While a PMx model can be valuable, successful drug development and commercialization hinge on making the right critical development and regulatory decisions. This can be achieved by simulating the model to address key questions such as:
- Dose-Response Relationship: What is the relationship between dose and pharmacological response?
- Efficacy and Safety: How does the drug perform in terms of efficacy and safety across different populations?
- Drug-Drug Interactions: How does the drug interact with other medications? What are the implications for combined therapies?
- Special Populations: What is the impact of specific populations (e.g., pediatric, geriatric, pregnant) on drug pharmacokinetics and dynamics?
- Exposure-Response Analysis: How does exposure to the drug relate to therapeutic and adverse effects?
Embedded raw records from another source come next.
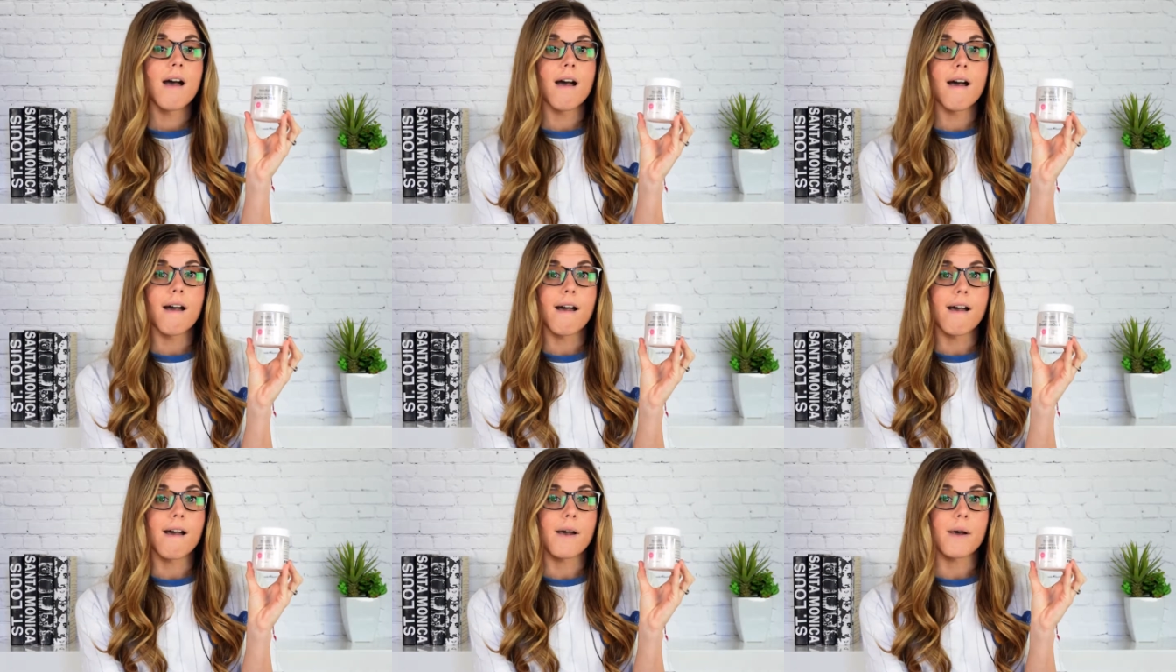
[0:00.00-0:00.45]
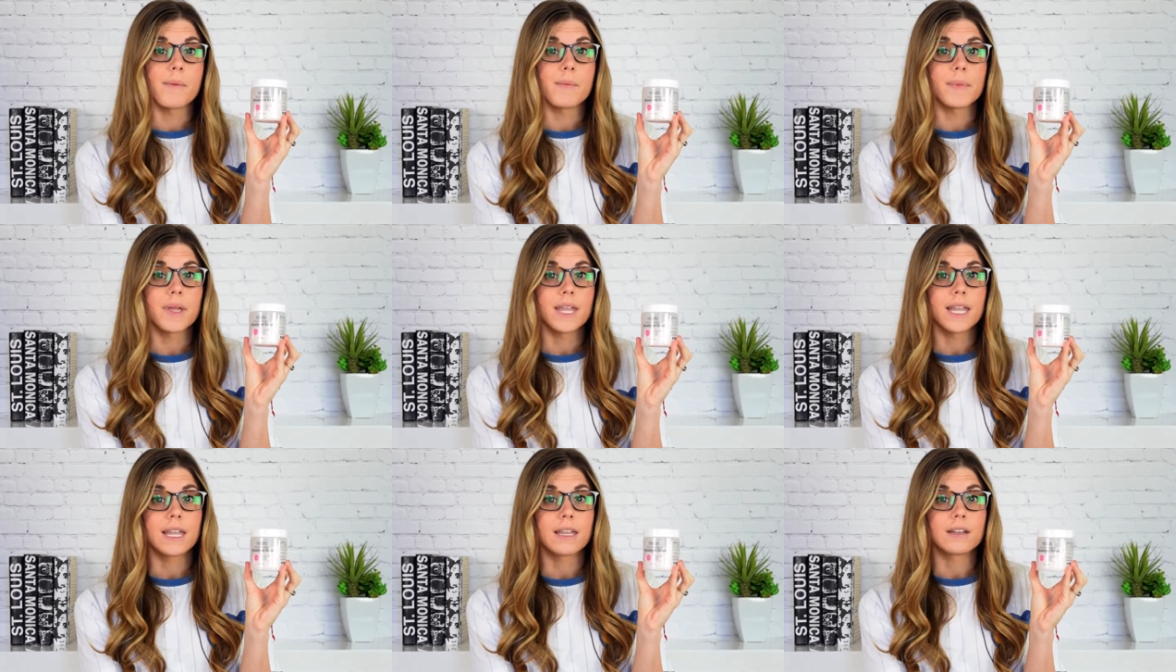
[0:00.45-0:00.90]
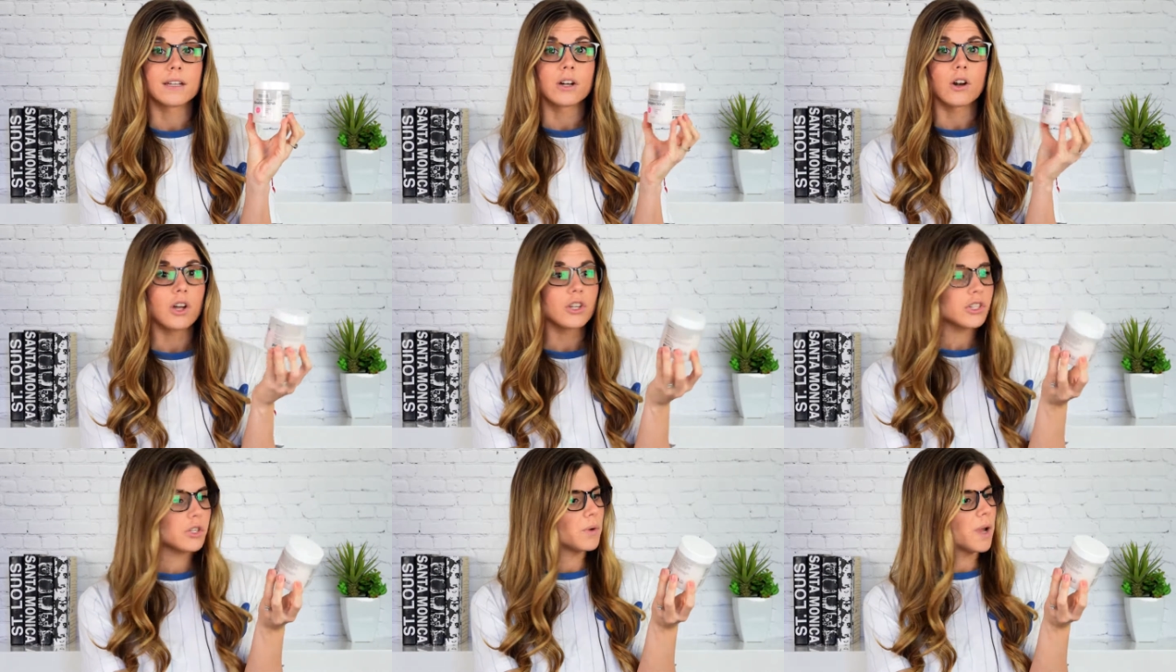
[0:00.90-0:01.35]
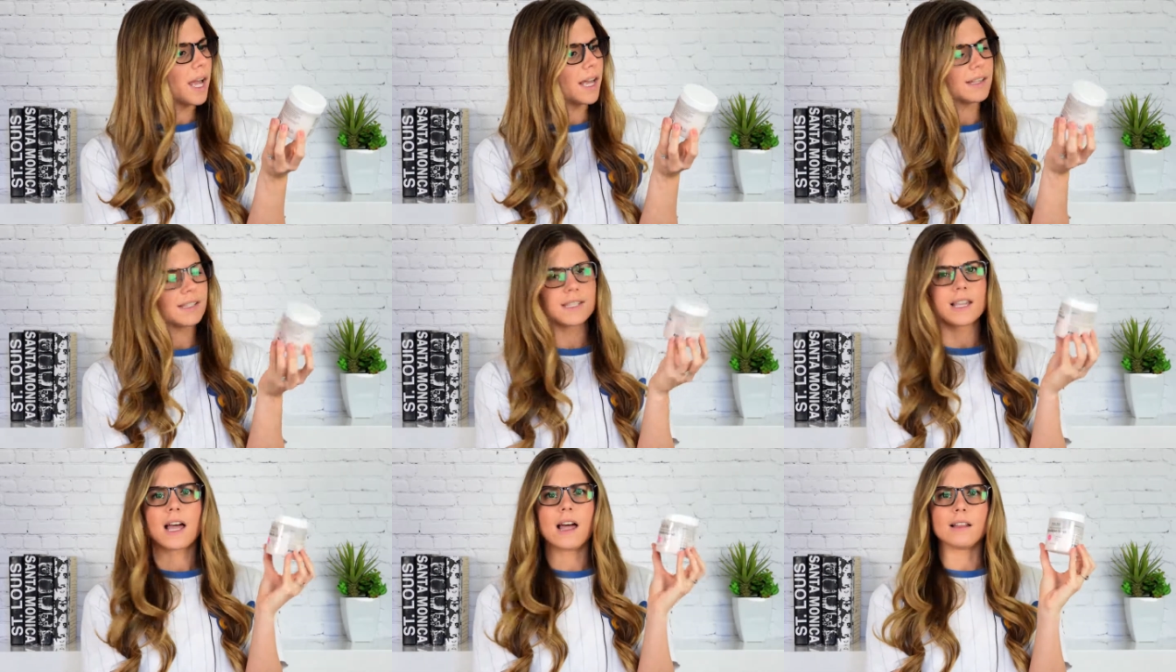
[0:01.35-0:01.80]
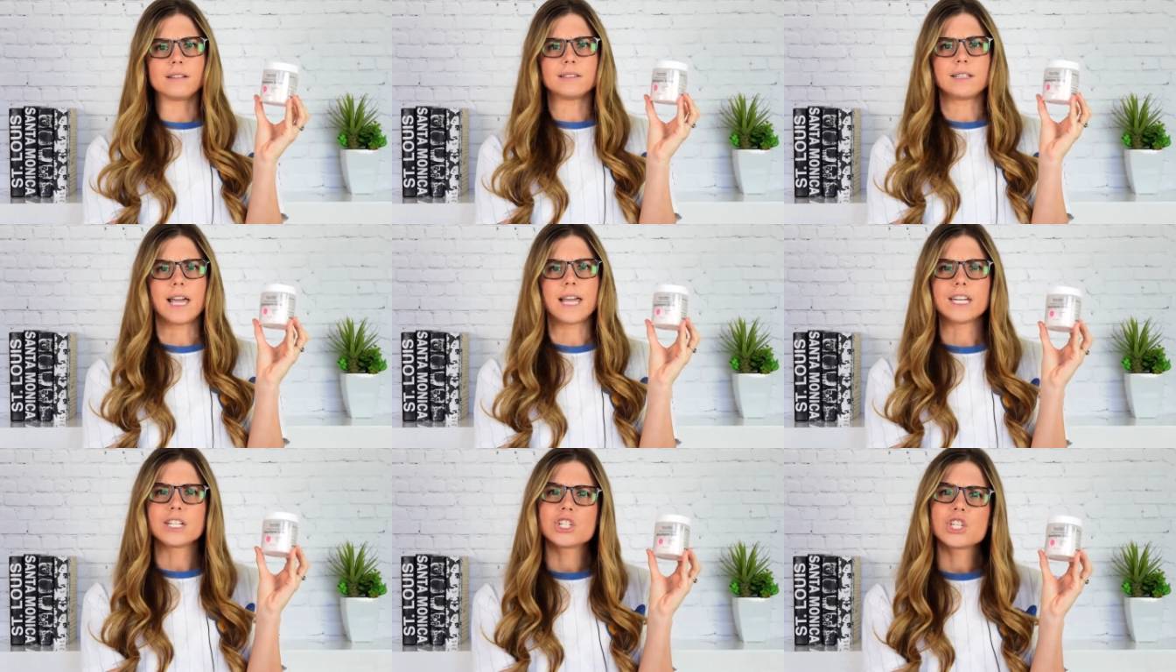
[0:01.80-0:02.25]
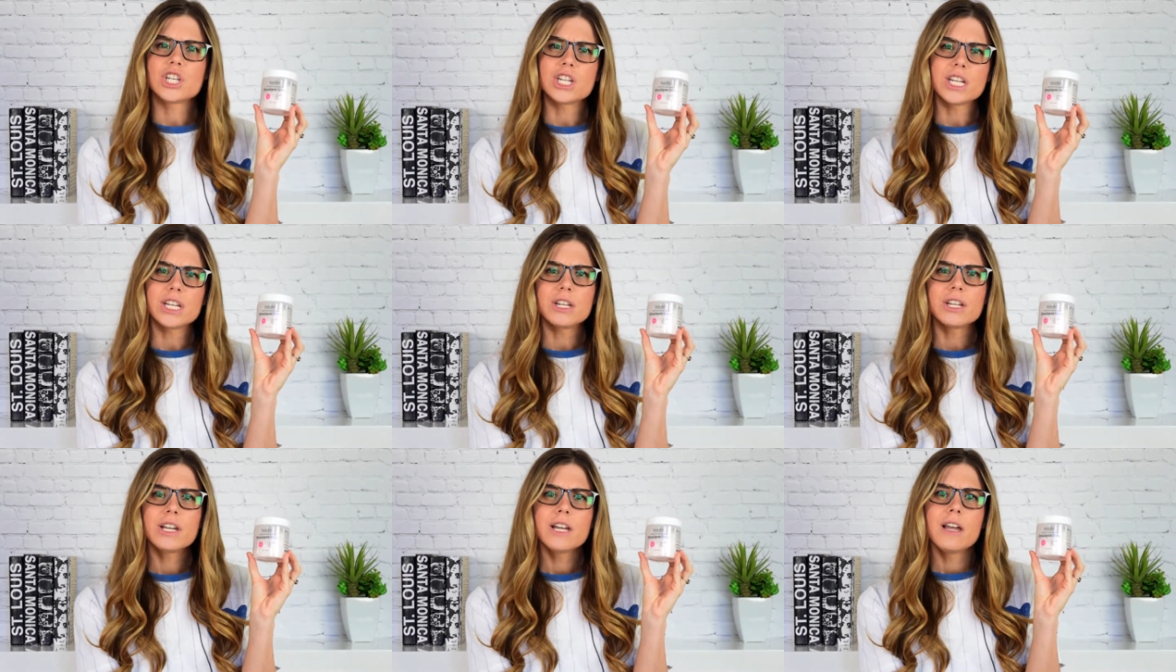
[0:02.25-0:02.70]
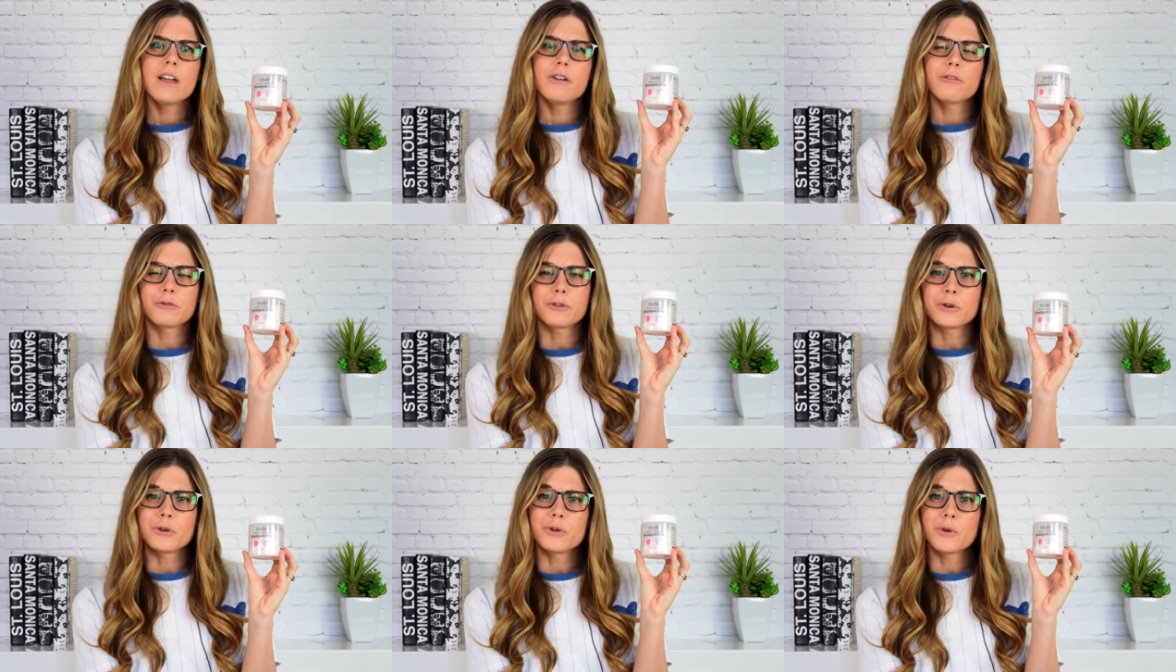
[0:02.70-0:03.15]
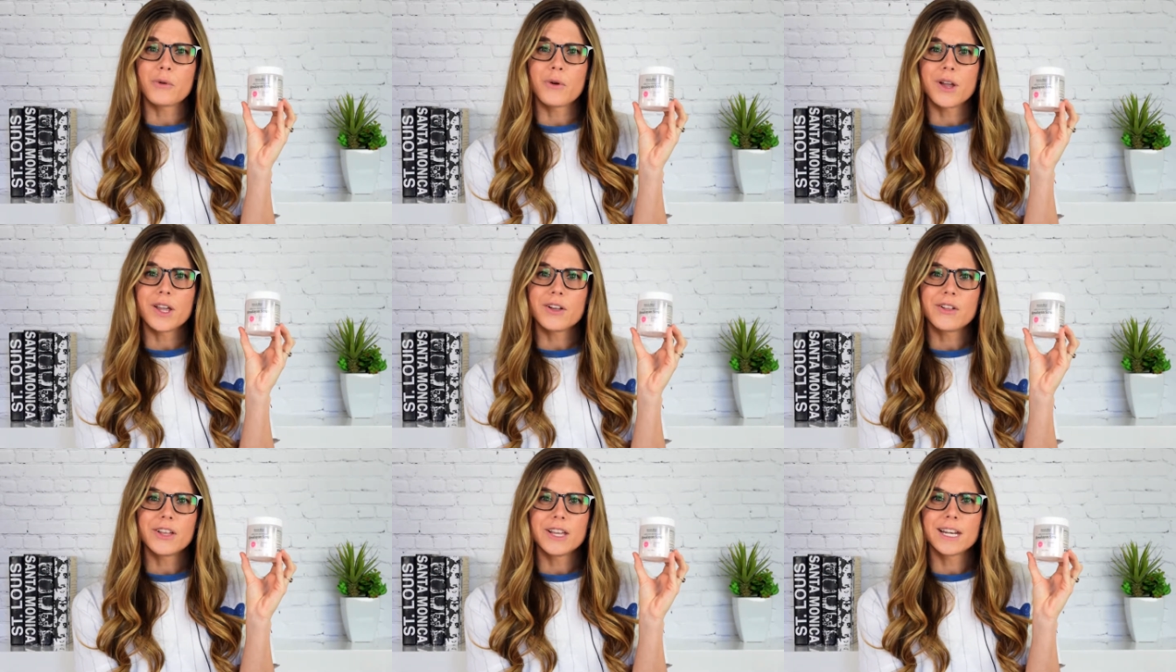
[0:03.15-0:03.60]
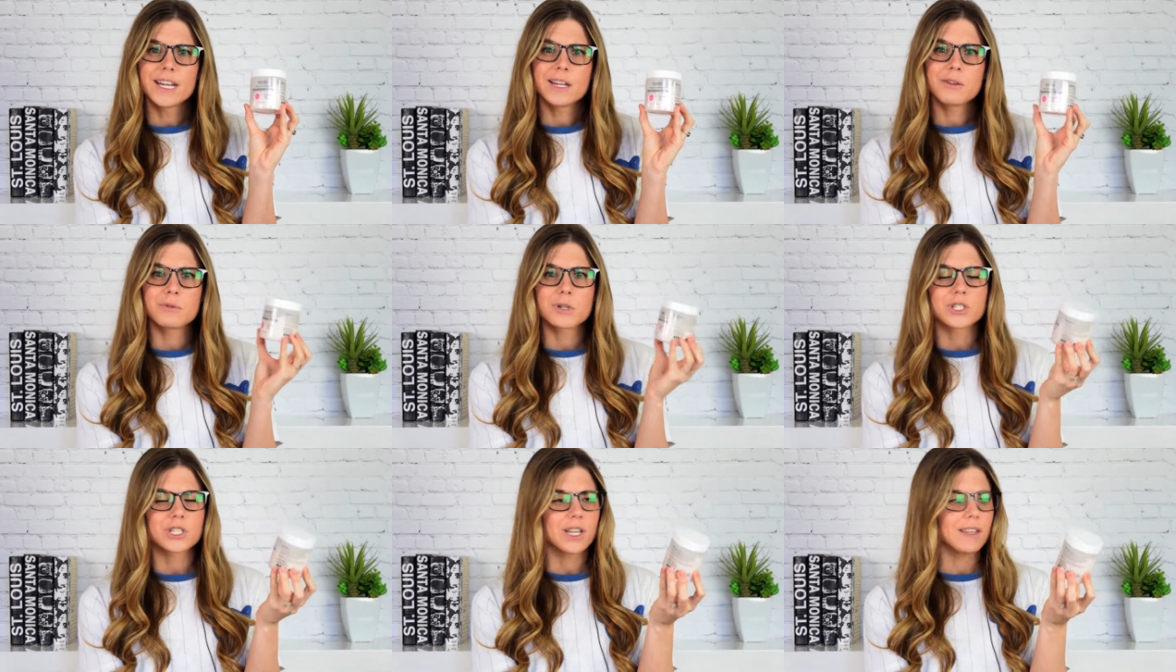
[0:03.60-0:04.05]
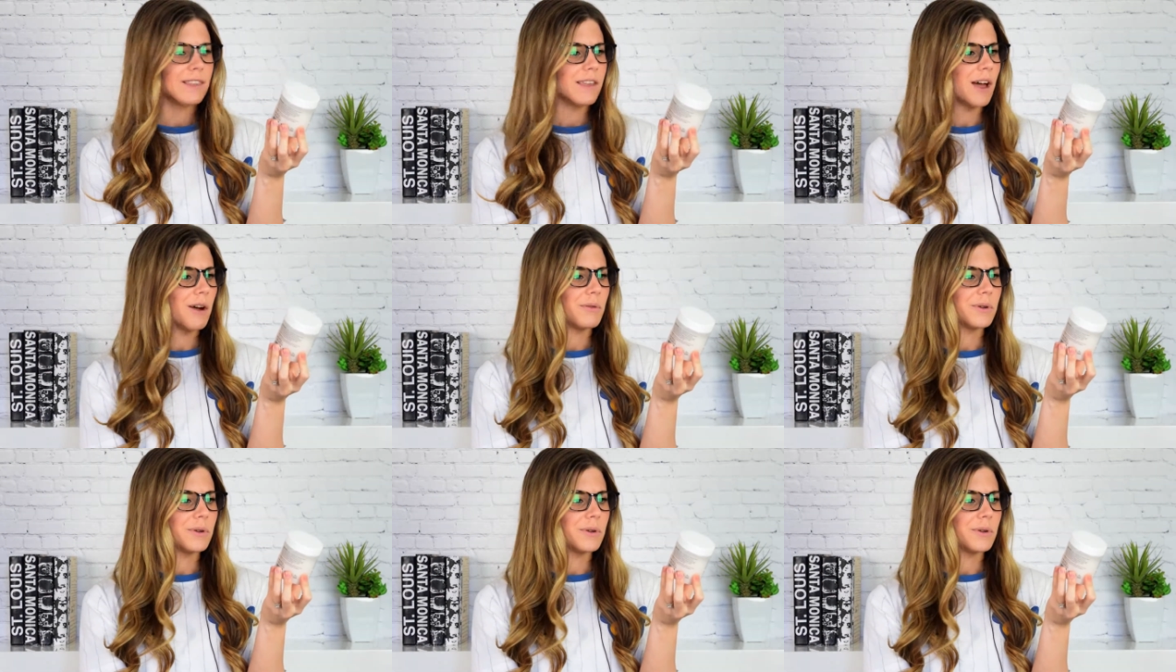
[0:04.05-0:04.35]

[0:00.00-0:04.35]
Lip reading: and it also has lychee fruit oil in it, which I thought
- Optimal Dosing Regimens: What are the most effective and safe dosing regimens based on model simulations?
I can conduct (clinical trial) simulations to help you find answers to these essential questions within the drug development program. For instance, if a Phase I clinical trial has been run for an infectious disease, it may be necessary to assess potential safety issues associated with administering a higher dose. I can provide insights into this and other inquiries, no matter the program’s therapeutic area.
Moreover, to enable prompt simulation results , I can build easy-to-use R-shiny apps. This can be particularly useful in early the early phases of drug development and/or pre-clinical phase when many parameters may simultaneously impact model predictions.